* **DATA FOR REVIEW**
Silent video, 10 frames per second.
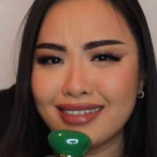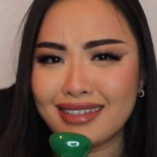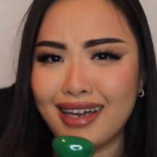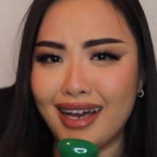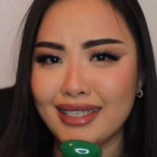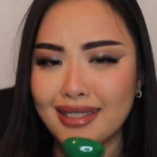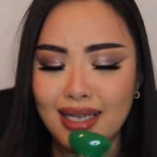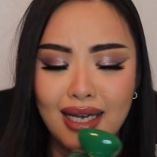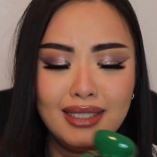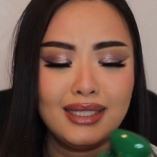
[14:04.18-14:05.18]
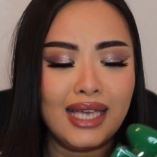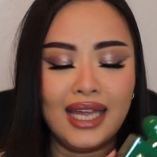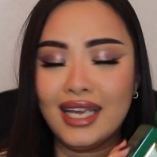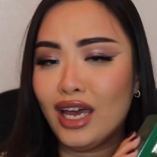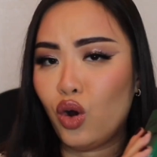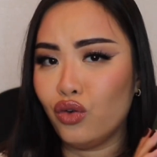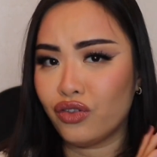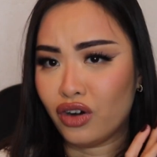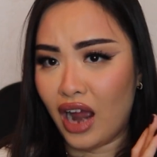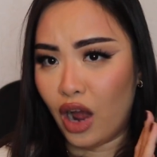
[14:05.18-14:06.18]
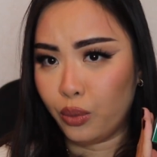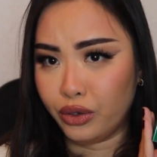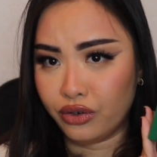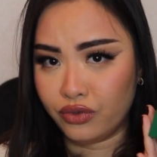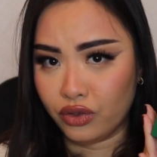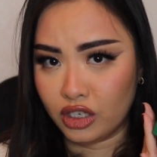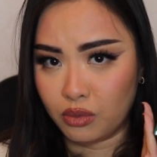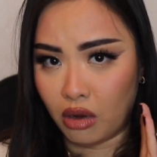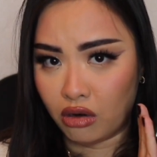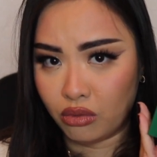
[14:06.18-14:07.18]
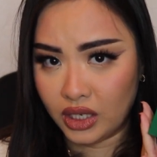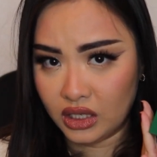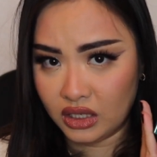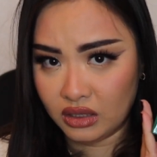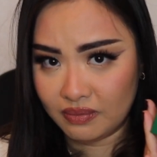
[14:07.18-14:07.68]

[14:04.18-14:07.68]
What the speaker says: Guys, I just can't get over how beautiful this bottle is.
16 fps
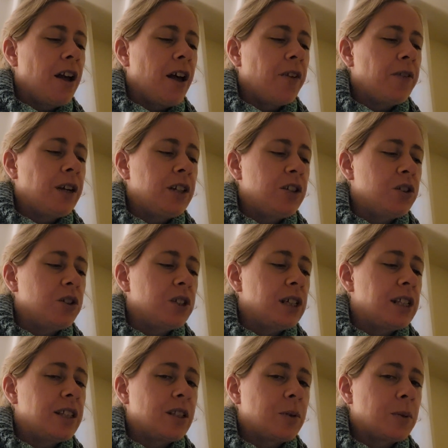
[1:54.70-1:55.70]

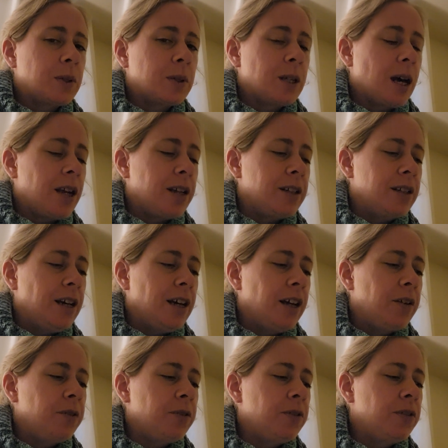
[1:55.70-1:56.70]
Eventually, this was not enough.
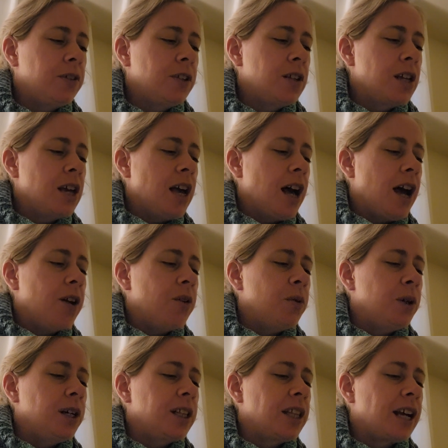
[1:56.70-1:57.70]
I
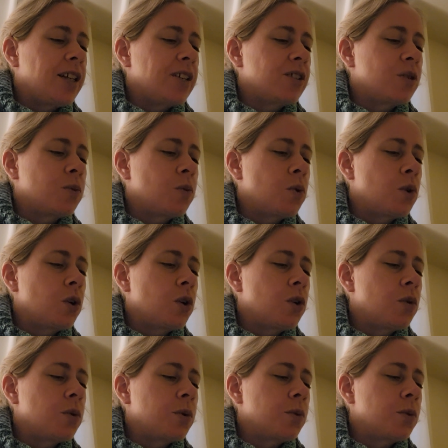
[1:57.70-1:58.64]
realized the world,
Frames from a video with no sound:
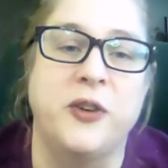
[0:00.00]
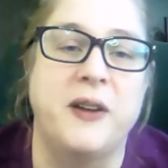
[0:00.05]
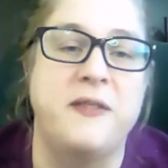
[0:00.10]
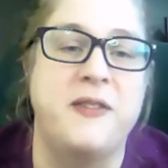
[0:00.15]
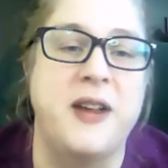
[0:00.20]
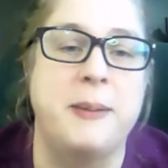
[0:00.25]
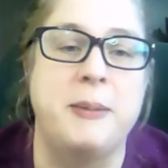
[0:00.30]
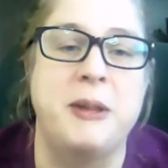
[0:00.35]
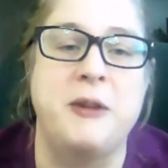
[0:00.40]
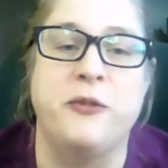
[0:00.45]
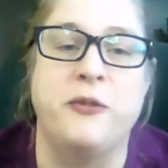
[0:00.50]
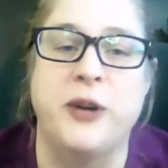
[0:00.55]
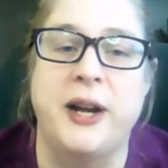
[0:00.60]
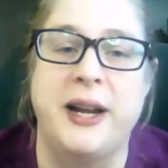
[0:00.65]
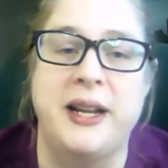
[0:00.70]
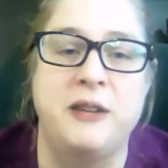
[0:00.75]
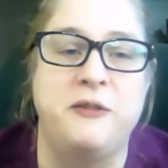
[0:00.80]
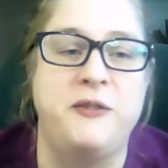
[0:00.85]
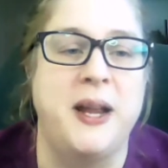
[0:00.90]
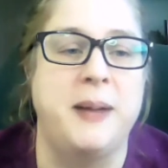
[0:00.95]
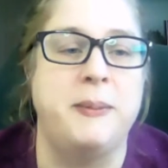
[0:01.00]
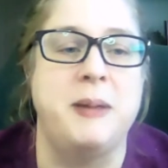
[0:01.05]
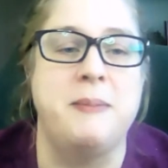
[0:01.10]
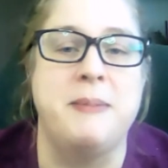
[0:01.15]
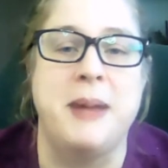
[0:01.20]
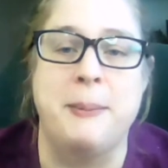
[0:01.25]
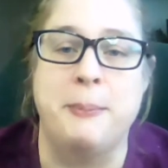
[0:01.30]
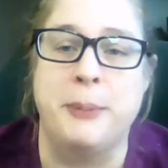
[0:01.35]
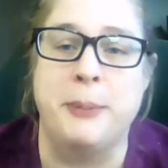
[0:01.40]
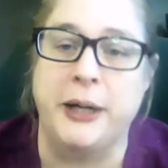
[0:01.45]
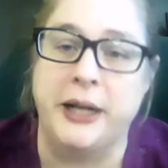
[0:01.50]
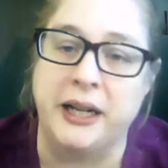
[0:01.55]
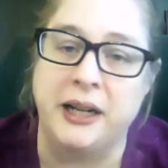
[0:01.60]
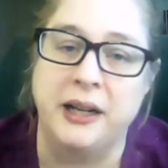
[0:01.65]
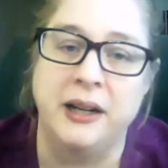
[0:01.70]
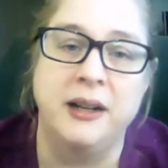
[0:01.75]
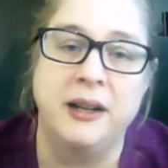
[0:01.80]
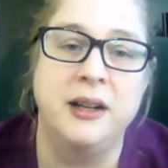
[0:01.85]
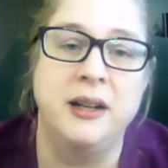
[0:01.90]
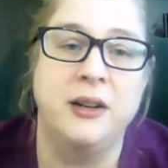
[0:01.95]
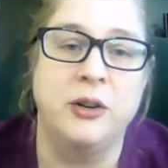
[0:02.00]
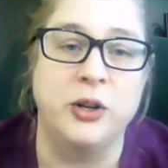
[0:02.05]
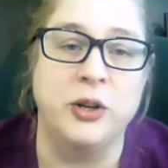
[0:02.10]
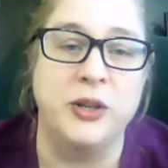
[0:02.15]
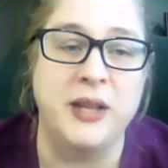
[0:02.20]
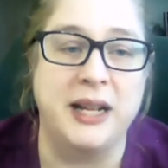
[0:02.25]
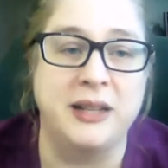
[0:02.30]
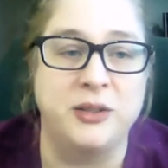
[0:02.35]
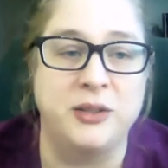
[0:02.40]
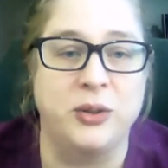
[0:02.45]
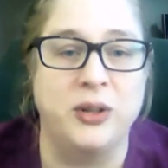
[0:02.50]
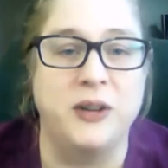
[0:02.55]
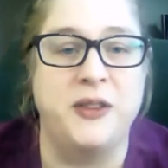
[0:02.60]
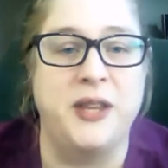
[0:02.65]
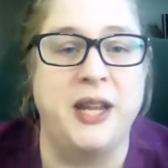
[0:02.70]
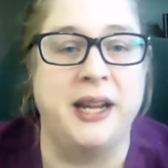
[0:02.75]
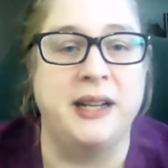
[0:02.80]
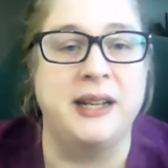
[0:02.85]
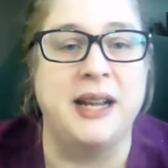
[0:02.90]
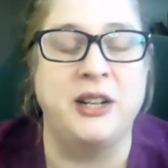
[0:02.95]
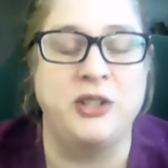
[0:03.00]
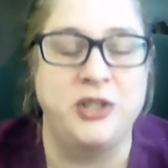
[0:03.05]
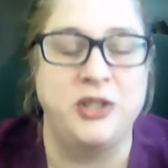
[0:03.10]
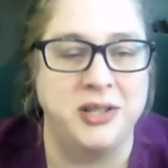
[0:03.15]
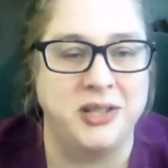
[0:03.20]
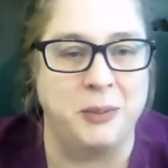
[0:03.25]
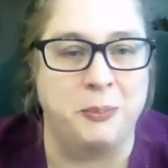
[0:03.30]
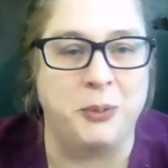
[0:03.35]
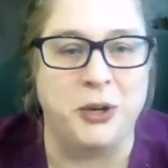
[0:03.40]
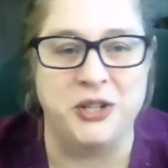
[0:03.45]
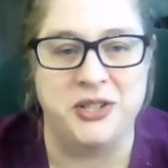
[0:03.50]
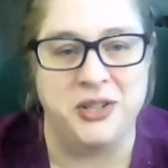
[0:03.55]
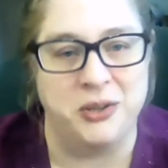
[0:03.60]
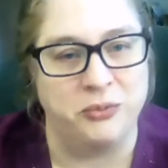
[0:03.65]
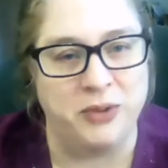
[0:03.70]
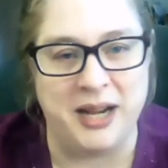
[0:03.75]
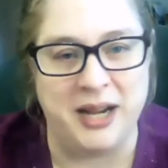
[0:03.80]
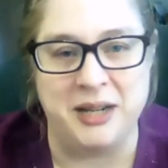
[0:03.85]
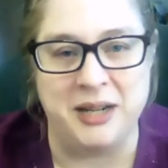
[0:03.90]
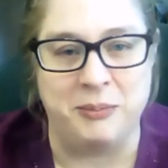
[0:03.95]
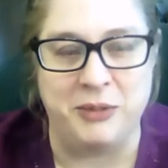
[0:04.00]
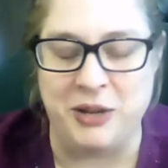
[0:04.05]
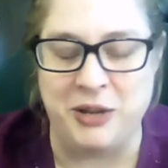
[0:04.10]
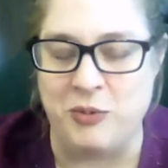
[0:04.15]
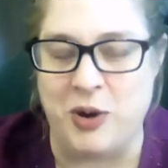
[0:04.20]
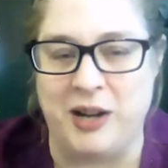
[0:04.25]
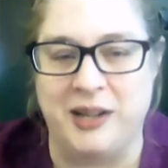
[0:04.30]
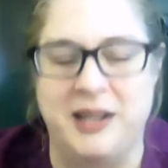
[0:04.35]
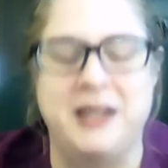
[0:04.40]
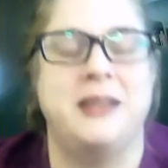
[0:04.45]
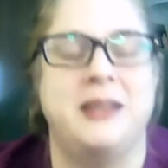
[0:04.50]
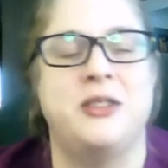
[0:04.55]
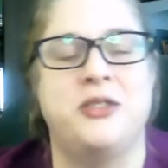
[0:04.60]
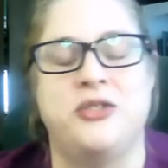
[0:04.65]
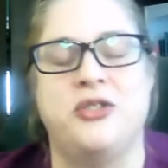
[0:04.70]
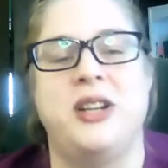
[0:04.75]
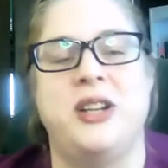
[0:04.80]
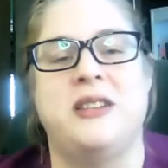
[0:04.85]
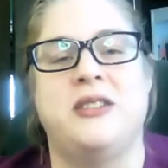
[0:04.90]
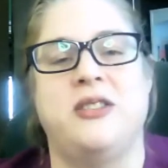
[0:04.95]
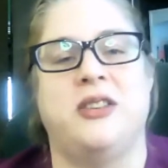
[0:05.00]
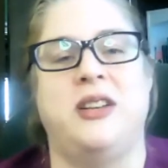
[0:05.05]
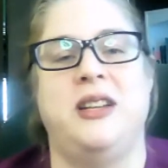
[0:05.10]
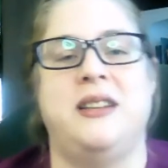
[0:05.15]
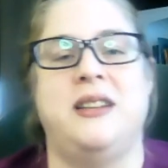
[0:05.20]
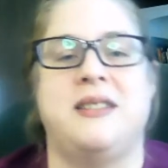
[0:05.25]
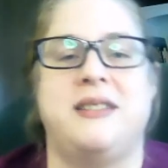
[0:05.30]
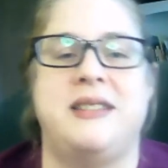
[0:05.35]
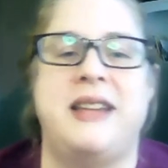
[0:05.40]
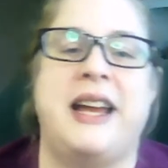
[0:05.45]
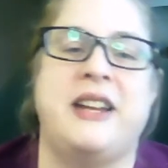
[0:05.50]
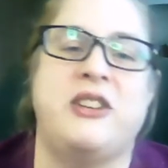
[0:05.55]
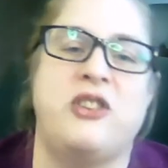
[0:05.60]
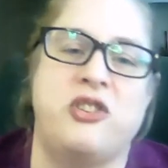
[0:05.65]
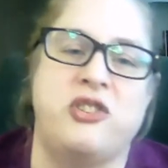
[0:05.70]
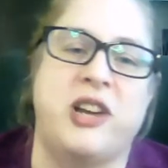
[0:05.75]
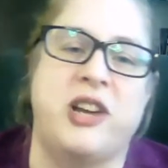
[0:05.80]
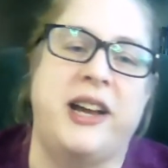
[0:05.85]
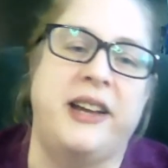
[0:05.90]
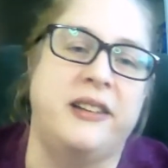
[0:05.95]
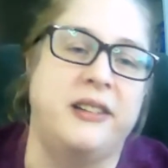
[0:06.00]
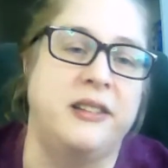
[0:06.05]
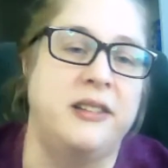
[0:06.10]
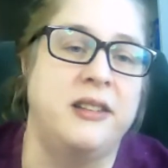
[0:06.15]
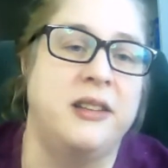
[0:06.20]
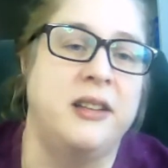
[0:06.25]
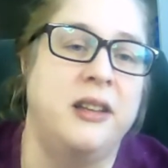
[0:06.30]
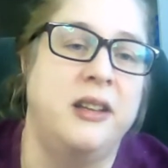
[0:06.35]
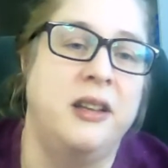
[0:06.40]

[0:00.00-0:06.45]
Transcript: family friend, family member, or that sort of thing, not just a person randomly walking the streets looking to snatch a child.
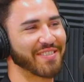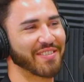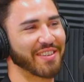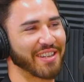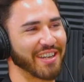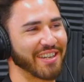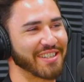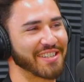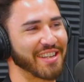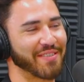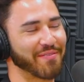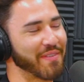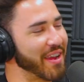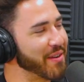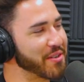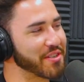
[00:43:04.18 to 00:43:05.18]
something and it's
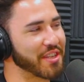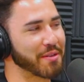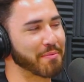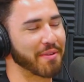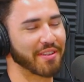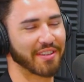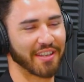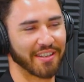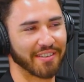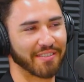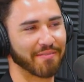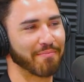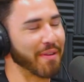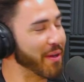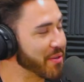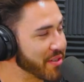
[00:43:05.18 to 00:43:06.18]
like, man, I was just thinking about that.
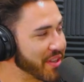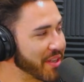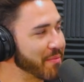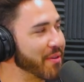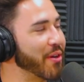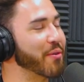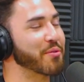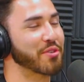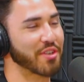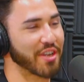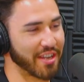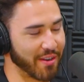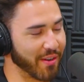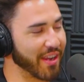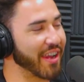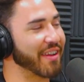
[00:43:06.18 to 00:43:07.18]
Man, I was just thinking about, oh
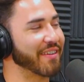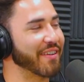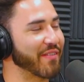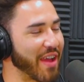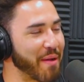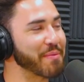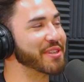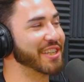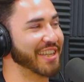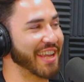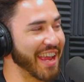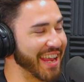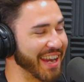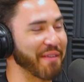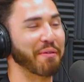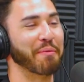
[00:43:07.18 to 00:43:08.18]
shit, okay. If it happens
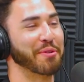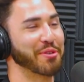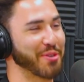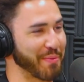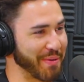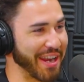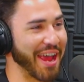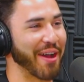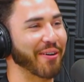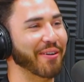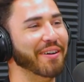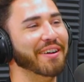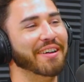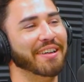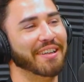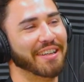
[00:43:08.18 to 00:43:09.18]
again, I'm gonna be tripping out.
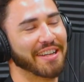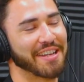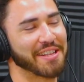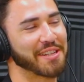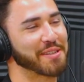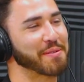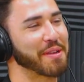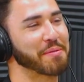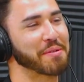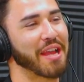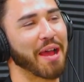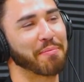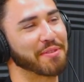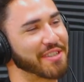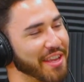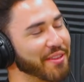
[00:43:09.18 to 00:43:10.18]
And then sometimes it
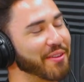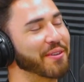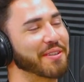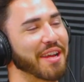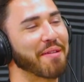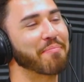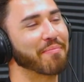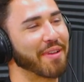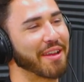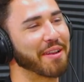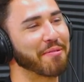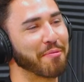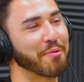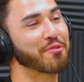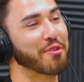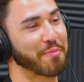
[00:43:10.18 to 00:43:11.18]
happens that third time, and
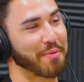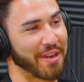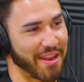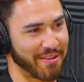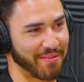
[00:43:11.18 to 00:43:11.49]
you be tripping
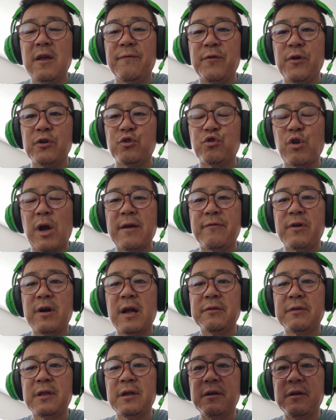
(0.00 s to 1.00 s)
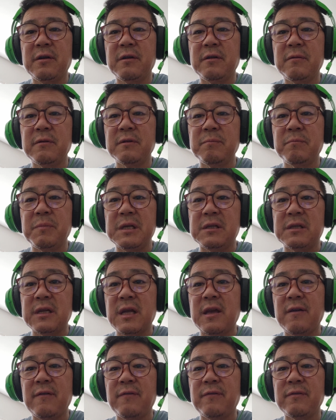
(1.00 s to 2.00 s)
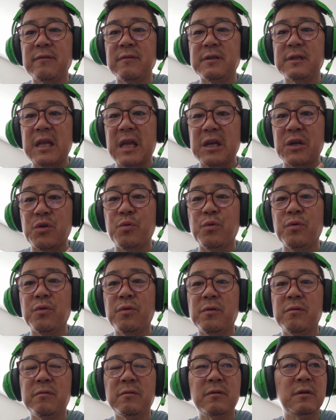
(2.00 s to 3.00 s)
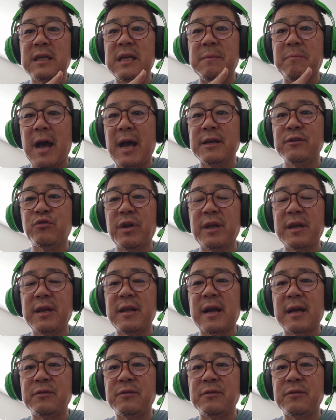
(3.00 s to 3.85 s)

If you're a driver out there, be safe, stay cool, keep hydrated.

* **REQUIRED ACTION**
Repeat exactly the lines above, starting at the one that contains "Transcript: family friend, family" and stopping at the last line of the entries, and leave out the pictures.

* **WRITTEN SOLUTION**
Transcript: family friend, family member, or that sort of thing, not just a person randomly walking the streets looking to snatch a child.
[00:43:04.18 to 00:43:05.18]
something and it's
[00:43:05.18 to 00:43:06.18]
like, man, I was just thinking about that.
[00:43:06.18 to 00:43:07.18]
Man, I was just thinking about, oh
[00:43:07.18 to 00:43:08.18]
shit, okay. If it happens
[00:43:08.18 to 00:43:09.18]
again, I'm gonna be tripping out.
[00:43:09.18 to 00:43:10.18]
And then sometimes it
[00:43:10.18 to 00:43:11.18]
happens that third time, and
[00:43:11.18 to 00:43:11.49]
you be tripping
(0.00 s to 1.00 s)
(1.00 s to 2.00 s)
(2.00 s to 3.00 s)
(3.00 s to 3.85 s)

If you're a driver out there, be safe, stay cool, keep hydrated.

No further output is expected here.